Edwards-Stuart J. was of the view that a deliberate default requires knowledge that there is a default: “Deliberate default means, in my view, a default that is deliberate, in the sense that the person committing the relevant act knew that it was a default (i.e., in this case a breach of contract).”
Parties may be tempted to argue that an exclusion clause does not apply to a deliberate breach of an outsourcing or technology contract or transitional services agreement, as was at issue in Internet Broadcasting Corp Ltd v MAR LLC [2009] EWHC 844 (Ch) (Marhedge). The English High Court in that case held that:
- There was a rebuttable presumption that a party in deliberate repudiatory breach of a contract (a deliberate breach which is serious enough to potentially deprive the other party of the full benefit of the contract and for which the non-breaching party may terminate the contract) cannot rely on an exclusion clause.
- The presumption can only be displaced by strong express language, such as explicit reference to "losses flowing from deliberate repudiatory acts by the parties".
However, the Marhedge decision was criticised in AstraZeneca UK Ltd v Albemarle International Corp [2011] EWHC 1574 (AstraZeneca). The English High Court in AstraZeneca:
- Considered the decision in Marhedge to be contrary to binding authority and an attempt to revive the doctrine of fundamental breach (which had previously been rejected by the House of Lords).
- Held that, unless there is clear wording to the contrary, a broad exclusion or limitation of liability clause applied to all contractual beaches, unless to do so would have the effect of excluding all liability for all breaches, or would reduce one party's obligations to a mere declaration of intent.
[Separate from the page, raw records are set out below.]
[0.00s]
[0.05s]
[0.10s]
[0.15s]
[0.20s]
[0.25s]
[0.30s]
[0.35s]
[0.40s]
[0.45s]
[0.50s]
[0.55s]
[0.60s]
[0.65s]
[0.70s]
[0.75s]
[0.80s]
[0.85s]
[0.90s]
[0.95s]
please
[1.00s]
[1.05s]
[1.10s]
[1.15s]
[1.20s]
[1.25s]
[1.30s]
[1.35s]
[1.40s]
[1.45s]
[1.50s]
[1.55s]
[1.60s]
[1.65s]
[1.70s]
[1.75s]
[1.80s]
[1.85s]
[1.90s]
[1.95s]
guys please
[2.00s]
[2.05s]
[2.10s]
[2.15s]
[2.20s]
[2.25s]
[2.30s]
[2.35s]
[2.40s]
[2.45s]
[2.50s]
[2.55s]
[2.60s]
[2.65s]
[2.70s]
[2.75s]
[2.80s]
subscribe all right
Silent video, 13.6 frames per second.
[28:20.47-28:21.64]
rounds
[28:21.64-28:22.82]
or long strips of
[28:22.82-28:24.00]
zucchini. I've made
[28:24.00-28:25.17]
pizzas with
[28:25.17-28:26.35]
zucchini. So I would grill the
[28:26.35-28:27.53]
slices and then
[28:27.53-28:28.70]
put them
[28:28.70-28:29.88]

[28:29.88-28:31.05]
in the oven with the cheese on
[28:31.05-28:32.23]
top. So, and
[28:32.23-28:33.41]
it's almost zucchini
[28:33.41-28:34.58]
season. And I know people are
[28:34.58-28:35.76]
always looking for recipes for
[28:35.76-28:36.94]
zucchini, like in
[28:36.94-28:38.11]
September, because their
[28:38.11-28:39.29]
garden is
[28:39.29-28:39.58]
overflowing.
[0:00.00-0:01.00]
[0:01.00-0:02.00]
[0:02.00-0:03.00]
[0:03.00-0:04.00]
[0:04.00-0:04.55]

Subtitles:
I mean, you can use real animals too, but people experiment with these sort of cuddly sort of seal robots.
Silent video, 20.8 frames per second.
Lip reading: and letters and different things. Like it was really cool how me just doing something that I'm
- Followed the House of Lords in rejecting any “artificial distinctions between different kinds or degrees of breach of contract”, and confirmed that construing exclusion or limitation of liability clauses is simply a matter of interpretation in each case.
The approach in AstraZeneca was also taken in the recent case of Pinewood Technologies Asia Pacific Ltd v Pinewood Technologies Plc [2023] EWHC 2506 (TCC) (Pinewood). The English High Court in Pinewood rejected the existence of any general rule or special presumption that required explicit language for the exclusion of deliberate breaches (repudiatory or otherwise) from the scope of protection offered by a limitation or exclusion clause. It observed that it will be a question of construction in every case as to whether the limitation or exclusion clause covers the breach or loss in question, and that there was no requirement for the court to strain the language if it is clear.
Our observations
Although the claimant in the Pinewood case has applied to appeal in the Court of Appeal, the weight of current authority suggests that, where the drafting is clear and unambiguous, a limitation or exclusion clause will apply to a deliberate default (whether repudiatory or otherwise).
At the time of negotiating a limitation or exclusion of liability clause in an outsourcing or technology contract or transitional services agreement, the parties may not give much consideration to the possibility that one of them might later deliberately breach the contract. However, for various reasons, that may happen, and a party wishing to ensure that the other party is not exonerated from liability for its own deliberate breach should therefore consider including express wording to the effect that the limitations and exclusions of liability do not apply in respect of that party’s own deliberate breach.